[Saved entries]
....
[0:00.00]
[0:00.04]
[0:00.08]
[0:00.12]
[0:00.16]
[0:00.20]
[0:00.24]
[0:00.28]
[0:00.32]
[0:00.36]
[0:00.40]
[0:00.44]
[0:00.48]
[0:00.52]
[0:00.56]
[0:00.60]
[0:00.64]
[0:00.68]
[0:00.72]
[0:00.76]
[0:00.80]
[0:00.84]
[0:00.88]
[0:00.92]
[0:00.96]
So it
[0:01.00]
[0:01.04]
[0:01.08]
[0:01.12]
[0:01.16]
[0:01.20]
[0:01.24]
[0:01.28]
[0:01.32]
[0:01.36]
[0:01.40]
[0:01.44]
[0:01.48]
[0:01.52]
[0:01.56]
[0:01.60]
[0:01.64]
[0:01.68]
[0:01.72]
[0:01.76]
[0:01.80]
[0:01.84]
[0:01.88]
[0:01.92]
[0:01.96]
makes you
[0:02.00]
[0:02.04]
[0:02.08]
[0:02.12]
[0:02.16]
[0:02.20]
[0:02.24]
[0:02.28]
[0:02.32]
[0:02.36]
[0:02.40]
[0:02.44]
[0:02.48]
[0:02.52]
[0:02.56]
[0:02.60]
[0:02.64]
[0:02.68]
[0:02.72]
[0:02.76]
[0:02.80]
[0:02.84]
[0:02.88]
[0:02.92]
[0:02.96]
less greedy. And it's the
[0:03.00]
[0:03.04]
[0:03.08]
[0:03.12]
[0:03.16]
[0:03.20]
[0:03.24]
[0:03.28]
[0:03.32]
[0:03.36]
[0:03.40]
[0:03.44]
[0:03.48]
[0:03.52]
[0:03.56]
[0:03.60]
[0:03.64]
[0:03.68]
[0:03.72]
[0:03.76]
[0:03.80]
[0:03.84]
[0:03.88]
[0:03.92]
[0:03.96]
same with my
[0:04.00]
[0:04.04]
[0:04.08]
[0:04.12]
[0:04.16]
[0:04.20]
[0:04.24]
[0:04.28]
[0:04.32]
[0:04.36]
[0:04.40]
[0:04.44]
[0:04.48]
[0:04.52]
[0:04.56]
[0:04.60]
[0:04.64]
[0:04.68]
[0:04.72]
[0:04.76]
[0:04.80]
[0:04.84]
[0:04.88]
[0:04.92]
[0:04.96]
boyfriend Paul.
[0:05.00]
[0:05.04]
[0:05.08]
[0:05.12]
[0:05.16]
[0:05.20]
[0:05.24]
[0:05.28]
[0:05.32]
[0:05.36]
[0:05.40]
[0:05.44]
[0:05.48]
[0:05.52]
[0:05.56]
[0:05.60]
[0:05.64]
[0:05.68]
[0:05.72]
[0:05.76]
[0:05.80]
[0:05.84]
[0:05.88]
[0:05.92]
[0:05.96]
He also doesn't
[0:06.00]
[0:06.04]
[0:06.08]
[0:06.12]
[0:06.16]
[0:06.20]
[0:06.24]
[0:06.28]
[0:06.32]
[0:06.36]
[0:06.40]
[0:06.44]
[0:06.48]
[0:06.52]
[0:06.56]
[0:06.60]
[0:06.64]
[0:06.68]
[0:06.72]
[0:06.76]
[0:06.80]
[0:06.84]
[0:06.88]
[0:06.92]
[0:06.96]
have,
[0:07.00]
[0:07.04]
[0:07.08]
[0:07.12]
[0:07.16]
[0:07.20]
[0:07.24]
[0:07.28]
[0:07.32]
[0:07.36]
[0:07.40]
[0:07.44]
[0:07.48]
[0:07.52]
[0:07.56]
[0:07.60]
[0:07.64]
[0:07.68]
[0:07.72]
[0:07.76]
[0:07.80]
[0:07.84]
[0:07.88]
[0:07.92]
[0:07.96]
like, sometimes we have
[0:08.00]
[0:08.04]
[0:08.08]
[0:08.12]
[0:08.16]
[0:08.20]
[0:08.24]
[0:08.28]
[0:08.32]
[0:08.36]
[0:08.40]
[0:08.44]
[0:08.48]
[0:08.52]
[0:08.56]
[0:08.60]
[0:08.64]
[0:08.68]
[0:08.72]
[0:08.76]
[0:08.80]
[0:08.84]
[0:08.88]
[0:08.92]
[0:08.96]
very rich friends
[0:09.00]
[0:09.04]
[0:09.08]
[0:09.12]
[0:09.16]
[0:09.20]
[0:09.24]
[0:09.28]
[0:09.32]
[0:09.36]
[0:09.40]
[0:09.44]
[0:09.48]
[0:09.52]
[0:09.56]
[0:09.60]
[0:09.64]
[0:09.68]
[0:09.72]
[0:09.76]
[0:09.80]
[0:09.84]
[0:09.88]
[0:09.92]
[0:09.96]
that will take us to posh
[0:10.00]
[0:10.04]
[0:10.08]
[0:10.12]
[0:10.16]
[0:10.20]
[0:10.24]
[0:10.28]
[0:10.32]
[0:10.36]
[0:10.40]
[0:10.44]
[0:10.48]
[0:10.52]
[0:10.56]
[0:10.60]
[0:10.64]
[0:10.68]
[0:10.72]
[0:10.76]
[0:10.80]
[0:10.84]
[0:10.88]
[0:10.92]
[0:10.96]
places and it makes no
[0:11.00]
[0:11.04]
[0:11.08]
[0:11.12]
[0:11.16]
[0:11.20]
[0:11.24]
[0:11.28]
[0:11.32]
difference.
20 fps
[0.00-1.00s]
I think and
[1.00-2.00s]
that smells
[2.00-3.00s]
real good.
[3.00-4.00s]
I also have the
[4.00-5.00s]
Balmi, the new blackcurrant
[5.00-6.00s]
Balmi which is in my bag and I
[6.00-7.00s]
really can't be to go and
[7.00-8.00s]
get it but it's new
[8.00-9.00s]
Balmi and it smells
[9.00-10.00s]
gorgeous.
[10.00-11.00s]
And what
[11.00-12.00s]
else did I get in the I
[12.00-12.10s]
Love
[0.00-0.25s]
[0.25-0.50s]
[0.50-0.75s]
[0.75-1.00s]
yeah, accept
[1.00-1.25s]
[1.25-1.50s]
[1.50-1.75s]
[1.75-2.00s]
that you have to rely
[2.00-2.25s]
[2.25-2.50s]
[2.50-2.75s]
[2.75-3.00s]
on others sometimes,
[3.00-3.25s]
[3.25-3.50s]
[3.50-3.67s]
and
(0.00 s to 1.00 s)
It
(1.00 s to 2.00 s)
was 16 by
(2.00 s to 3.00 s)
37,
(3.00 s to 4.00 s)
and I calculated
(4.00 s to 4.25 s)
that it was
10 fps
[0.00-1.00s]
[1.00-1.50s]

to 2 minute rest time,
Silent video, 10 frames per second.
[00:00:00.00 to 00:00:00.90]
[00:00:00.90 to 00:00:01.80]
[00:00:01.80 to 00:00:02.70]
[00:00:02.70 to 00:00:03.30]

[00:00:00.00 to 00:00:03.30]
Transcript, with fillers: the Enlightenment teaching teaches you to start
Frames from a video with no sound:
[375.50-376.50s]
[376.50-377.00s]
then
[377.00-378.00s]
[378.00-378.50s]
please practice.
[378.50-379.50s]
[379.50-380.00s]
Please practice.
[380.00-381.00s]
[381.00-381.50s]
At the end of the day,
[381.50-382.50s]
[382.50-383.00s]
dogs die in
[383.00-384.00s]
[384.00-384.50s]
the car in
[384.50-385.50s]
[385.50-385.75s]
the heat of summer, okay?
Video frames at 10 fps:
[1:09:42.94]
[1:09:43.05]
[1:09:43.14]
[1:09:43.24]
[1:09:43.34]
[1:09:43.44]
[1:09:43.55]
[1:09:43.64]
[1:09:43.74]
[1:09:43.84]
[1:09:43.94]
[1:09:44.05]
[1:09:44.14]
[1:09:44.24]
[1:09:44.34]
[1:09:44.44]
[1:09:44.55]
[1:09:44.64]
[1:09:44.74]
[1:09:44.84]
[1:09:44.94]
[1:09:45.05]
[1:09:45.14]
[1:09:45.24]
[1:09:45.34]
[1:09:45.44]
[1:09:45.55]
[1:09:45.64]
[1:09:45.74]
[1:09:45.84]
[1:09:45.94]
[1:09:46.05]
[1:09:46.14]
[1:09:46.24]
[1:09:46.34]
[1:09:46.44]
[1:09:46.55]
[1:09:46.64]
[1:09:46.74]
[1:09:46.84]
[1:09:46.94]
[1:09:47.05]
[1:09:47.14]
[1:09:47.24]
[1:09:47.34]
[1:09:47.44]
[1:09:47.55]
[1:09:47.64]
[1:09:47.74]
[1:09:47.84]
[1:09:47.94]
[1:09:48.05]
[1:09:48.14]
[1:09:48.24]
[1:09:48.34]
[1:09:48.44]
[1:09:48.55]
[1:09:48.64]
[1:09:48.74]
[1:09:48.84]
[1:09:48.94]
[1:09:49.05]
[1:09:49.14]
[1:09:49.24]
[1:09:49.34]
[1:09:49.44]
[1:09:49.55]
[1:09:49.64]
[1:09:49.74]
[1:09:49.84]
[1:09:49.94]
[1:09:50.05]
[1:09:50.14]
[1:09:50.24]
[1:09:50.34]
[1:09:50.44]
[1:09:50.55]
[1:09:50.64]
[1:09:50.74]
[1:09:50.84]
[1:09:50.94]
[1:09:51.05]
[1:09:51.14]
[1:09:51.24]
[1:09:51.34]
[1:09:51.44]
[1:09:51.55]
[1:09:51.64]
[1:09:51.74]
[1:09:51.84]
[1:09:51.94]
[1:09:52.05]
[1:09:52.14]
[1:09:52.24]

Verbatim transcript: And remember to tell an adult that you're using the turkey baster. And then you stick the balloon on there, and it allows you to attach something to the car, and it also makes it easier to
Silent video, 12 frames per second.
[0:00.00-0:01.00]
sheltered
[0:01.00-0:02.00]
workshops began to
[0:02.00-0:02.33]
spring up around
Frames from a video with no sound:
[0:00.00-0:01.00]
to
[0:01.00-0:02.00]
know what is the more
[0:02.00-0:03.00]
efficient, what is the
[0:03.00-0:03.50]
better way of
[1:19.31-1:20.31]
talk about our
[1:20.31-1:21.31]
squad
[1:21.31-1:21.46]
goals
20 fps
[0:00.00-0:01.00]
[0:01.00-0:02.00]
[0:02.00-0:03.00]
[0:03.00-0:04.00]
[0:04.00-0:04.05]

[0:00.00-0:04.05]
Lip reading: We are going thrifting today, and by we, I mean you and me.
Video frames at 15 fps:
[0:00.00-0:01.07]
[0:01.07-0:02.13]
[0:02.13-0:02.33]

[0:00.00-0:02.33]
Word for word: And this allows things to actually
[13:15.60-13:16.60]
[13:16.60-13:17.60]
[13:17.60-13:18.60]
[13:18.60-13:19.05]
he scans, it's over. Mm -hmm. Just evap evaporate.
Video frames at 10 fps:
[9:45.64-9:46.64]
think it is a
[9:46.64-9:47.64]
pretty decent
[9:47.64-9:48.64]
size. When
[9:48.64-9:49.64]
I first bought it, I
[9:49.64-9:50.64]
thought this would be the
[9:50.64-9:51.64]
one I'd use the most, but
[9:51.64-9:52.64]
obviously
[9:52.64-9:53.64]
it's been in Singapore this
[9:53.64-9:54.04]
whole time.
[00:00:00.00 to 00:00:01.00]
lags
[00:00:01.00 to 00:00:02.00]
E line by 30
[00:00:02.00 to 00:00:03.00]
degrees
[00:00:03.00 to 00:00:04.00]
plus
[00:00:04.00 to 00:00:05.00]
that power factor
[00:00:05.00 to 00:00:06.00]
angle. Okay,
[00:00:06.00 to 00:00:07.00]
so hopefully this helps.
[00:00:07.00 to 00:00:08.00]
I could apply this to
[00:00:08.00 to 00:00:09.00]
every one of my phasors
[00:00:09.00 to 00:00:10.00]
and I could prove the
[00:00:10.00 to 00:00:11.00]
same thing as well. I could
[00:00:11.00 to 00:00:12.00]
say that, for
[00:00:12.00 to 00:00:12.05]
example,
....
[Task goal]
All that belongs in the answer is the run of lines above from the line containing "(0.00 s to 1.00 s)" through the line containing "[378.50-379.50s]", exactly as written.

[Solution]
(0.00 s to 1.00 s)
It
(1.00 s to 2.00 s)
was 16 by
(2.00 s to 3.00 s)
37,
(3.00 s to 4.00 s)
and I calculated
(4.00 s to 4.25 s)
that it was
10 fps
[0.00-1.00s]
[1.00-1.50s]

to 2 minute rest time,
Silent video, 10 frames per second.
[00:00:00.00 to 00:00:00.90]
[00:00:00.90 to 00:00:01.80]
[00:00:01.80 to 00:00:02.70]
[00:00:02.70 to 00:00:03.30]

[00:00:00.00 to 00:00:03.30]
Transcript, with fillers: the Enlightenment teaching teaches you to start
Frames from a video with no sound:
[375.50-376.50s]
[376.50-377.00s]
then
[377.00-378.00s]
[378.00-378.50s]
please practice.
[378.50-379.50s]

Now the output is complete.